Generation and analysis of a mouse model of a lethal dwarfism, Thanatophoric Dysplasia type II. T. Iwata¹, L. Chen², C. Li², C.A. Francomano¹, C. Deng². 1) NHGRI/NIH, Bethesda, MD; 2) NIDDK/NIH, Bethesda, MD.

   Thanatophoric Dysplasia type II (TDII) is a common form of neonatal lethal dwarfism associated with a specific mutation, Lys650Glu, in fibroblast growth factor receptor 3 (FGFR3). Recently, several mouse models have been generated with Fgfr3 mutations that showed the phenotype of achondroplasia, a milder form of dwarfism. TDII pathophysiology, on the other hand, is more severe and involves earlier embryonic bone development and dominant inheritance. We have successfully generated a TDII mouse model using an in vivo cre-lox recombination strategy to overcome the lethal effect associated with the Lys650Glu mutation. Upon cre-mediated recombination, the mutant mice are designed to have an exact chromosomal organization as wild type animals except for the introduced point mutation.

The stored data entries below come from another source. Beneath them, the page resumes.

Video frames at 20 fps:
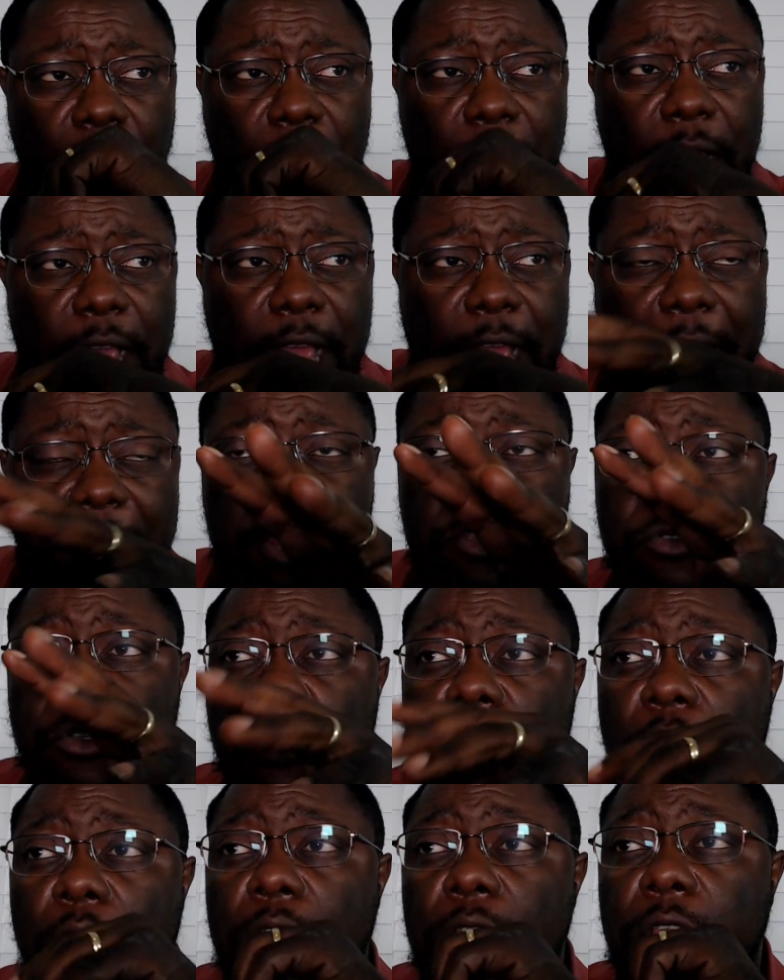How
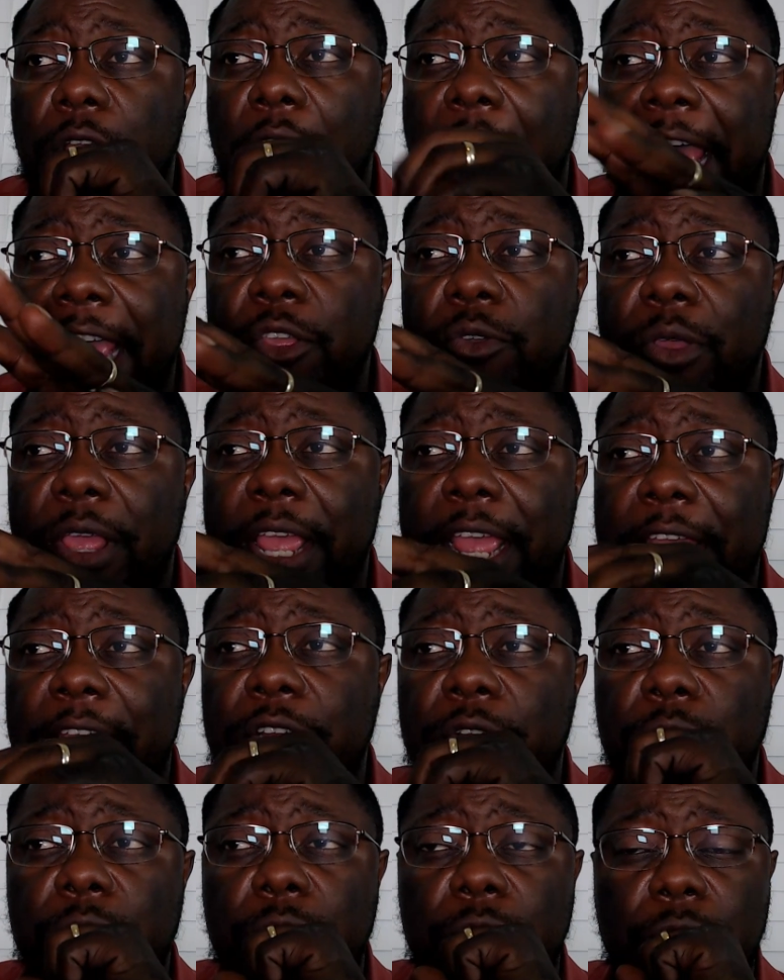you
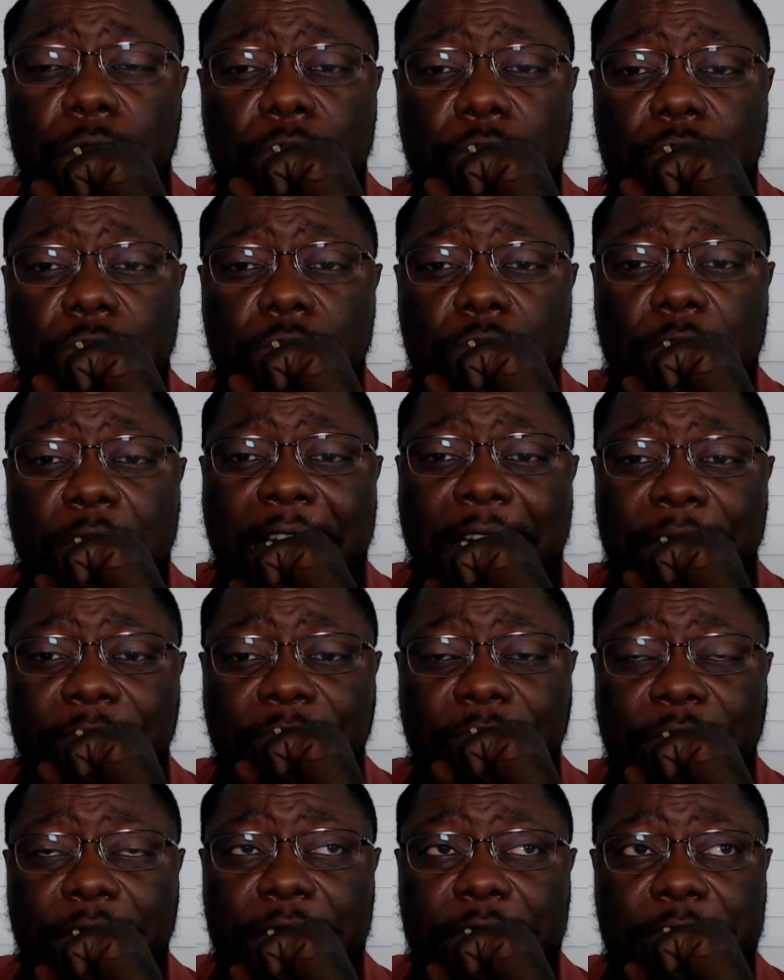handle
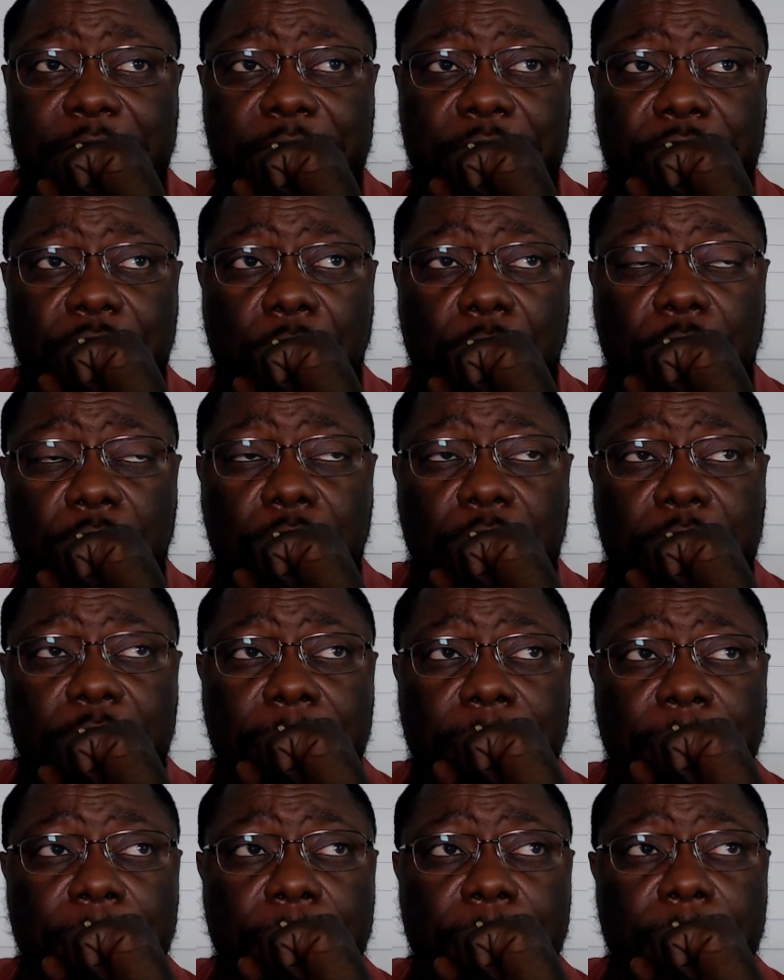conflicts internally
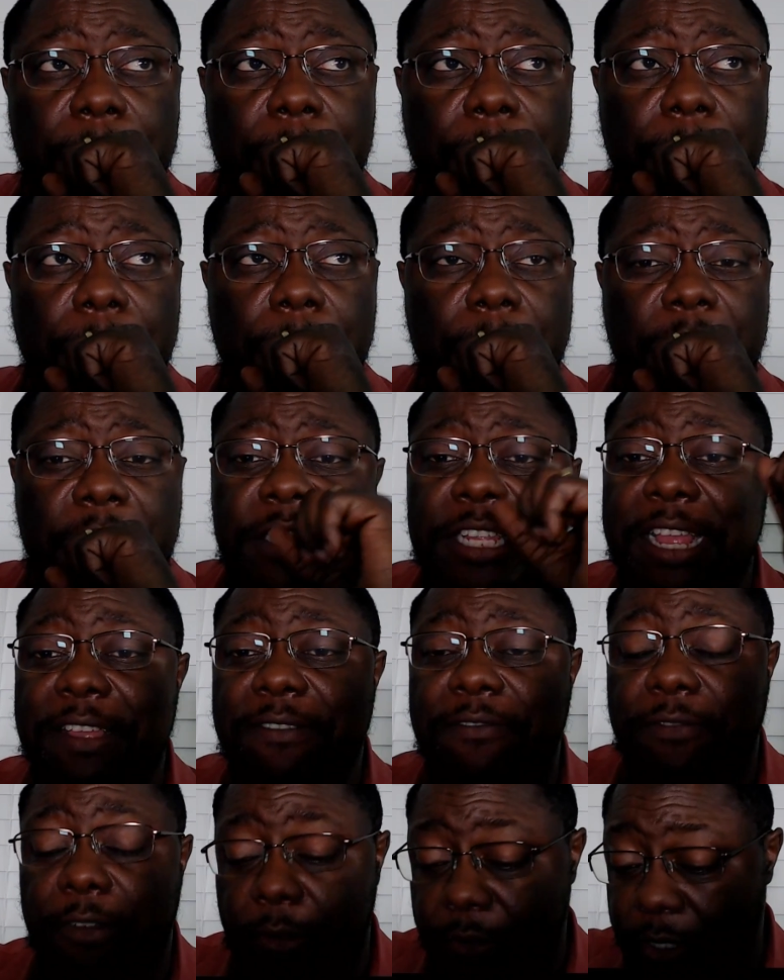is that
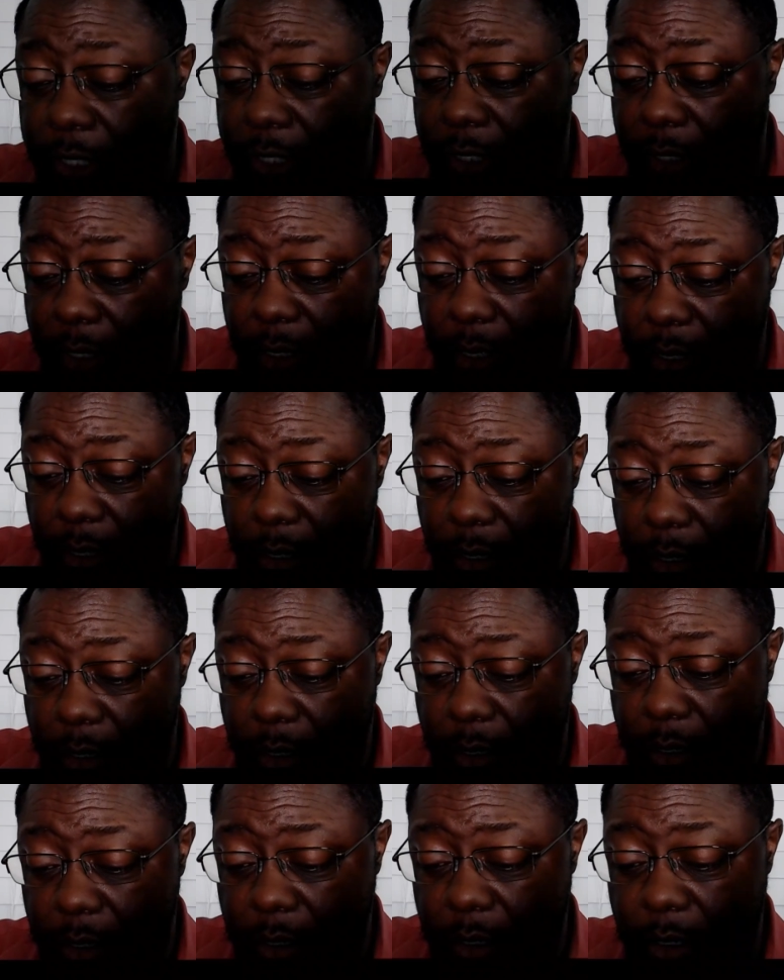first
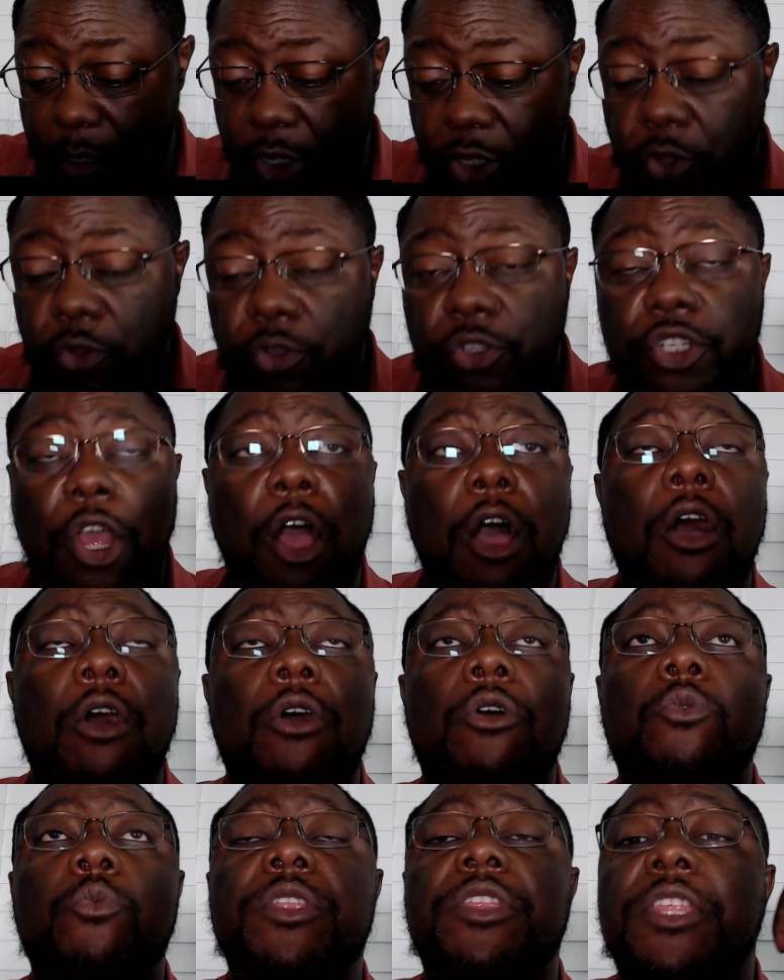you
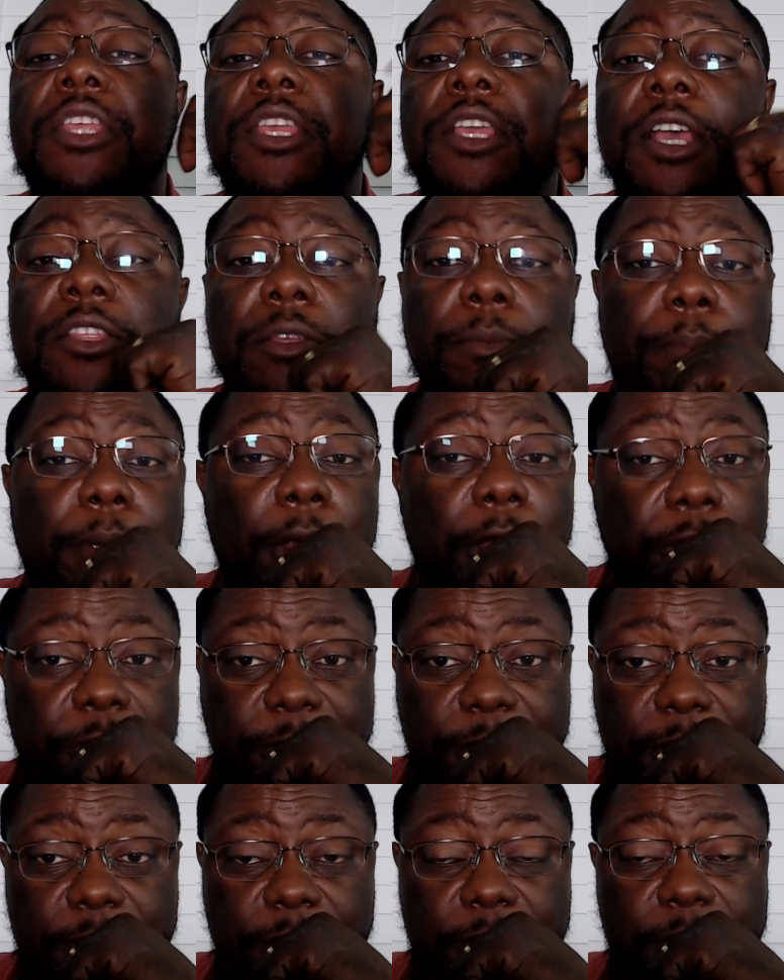talk with the other
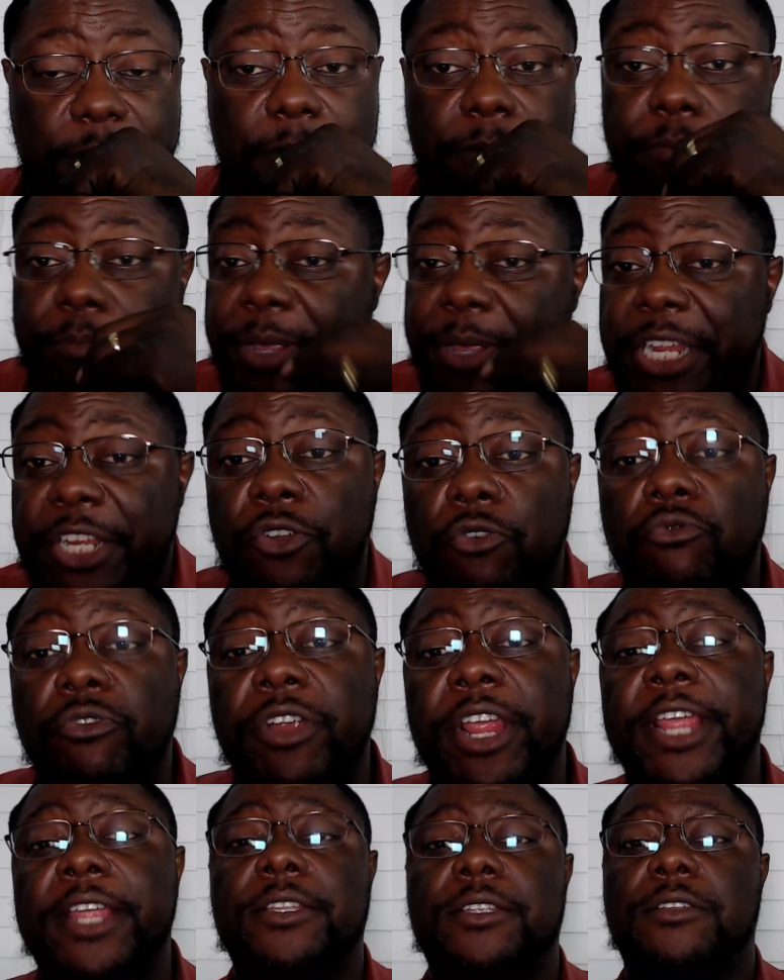person. Be
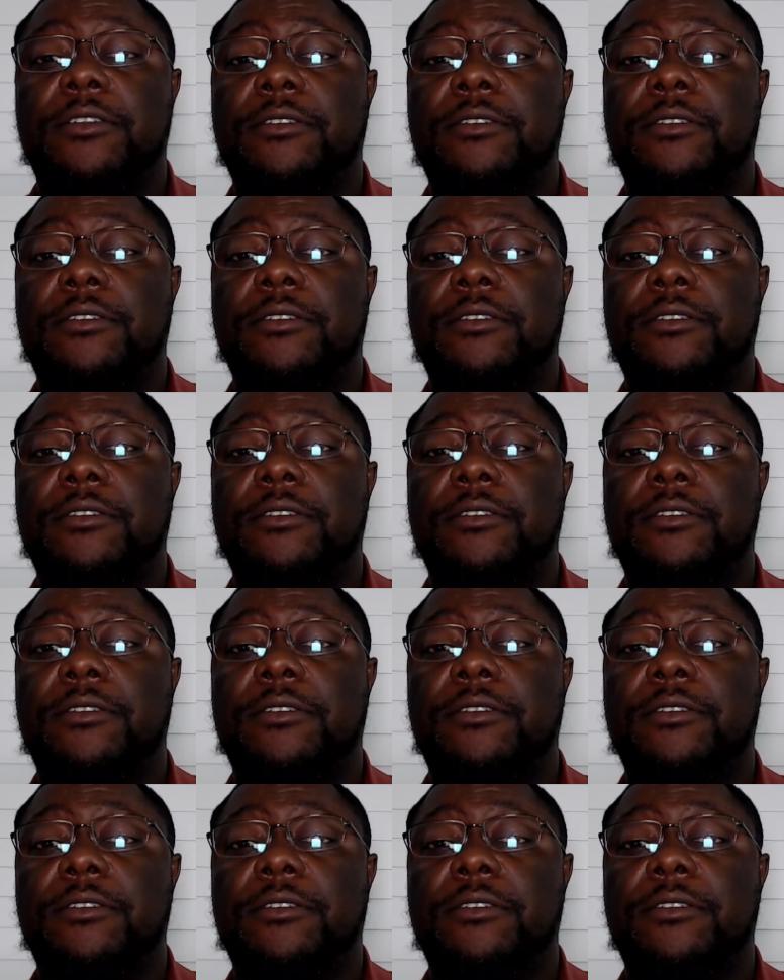direct.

Mutant pups heterozygous for the dominant mutation showed reduced skeletal growth and neonatal death, a phenotype closely resembling that in humans. Detailed analysis of the embryonic skeleton revealed abnormal rib cage development, which may be the cause of neonatal lethality. We also found that macrocephaly was caused by abnormal growth of the brain prior to skull bone formation at E11.5, suggesting a hitherto unknown role of Fgfr3 in early brain development. Furthermore, delayed knee joint formation was observed in mutant pups as early as E12.5, indicating the involvement of Fgf signaling in early knee joint formation. Finally, we observed increased proliferation and delayed differentiation in mutant growth plate chondrocytes. Neither the expression of the PTHrP receptor nor that of Ihh were altered, while the expression of patched, a downstream signaling component, was induced in the mutant growth plate, suggesting a new regulatory mechanism of embryonic bone development by Fgfr3. In summary, the TDII mouse closely mimics human dysplasia and will be useful for clinical studies. Our current studies at both the morphological and molecular levels will provide insights into the mechanisms of TDII pathology and the roles of Fgfr3 in the early development of bone and other tissues.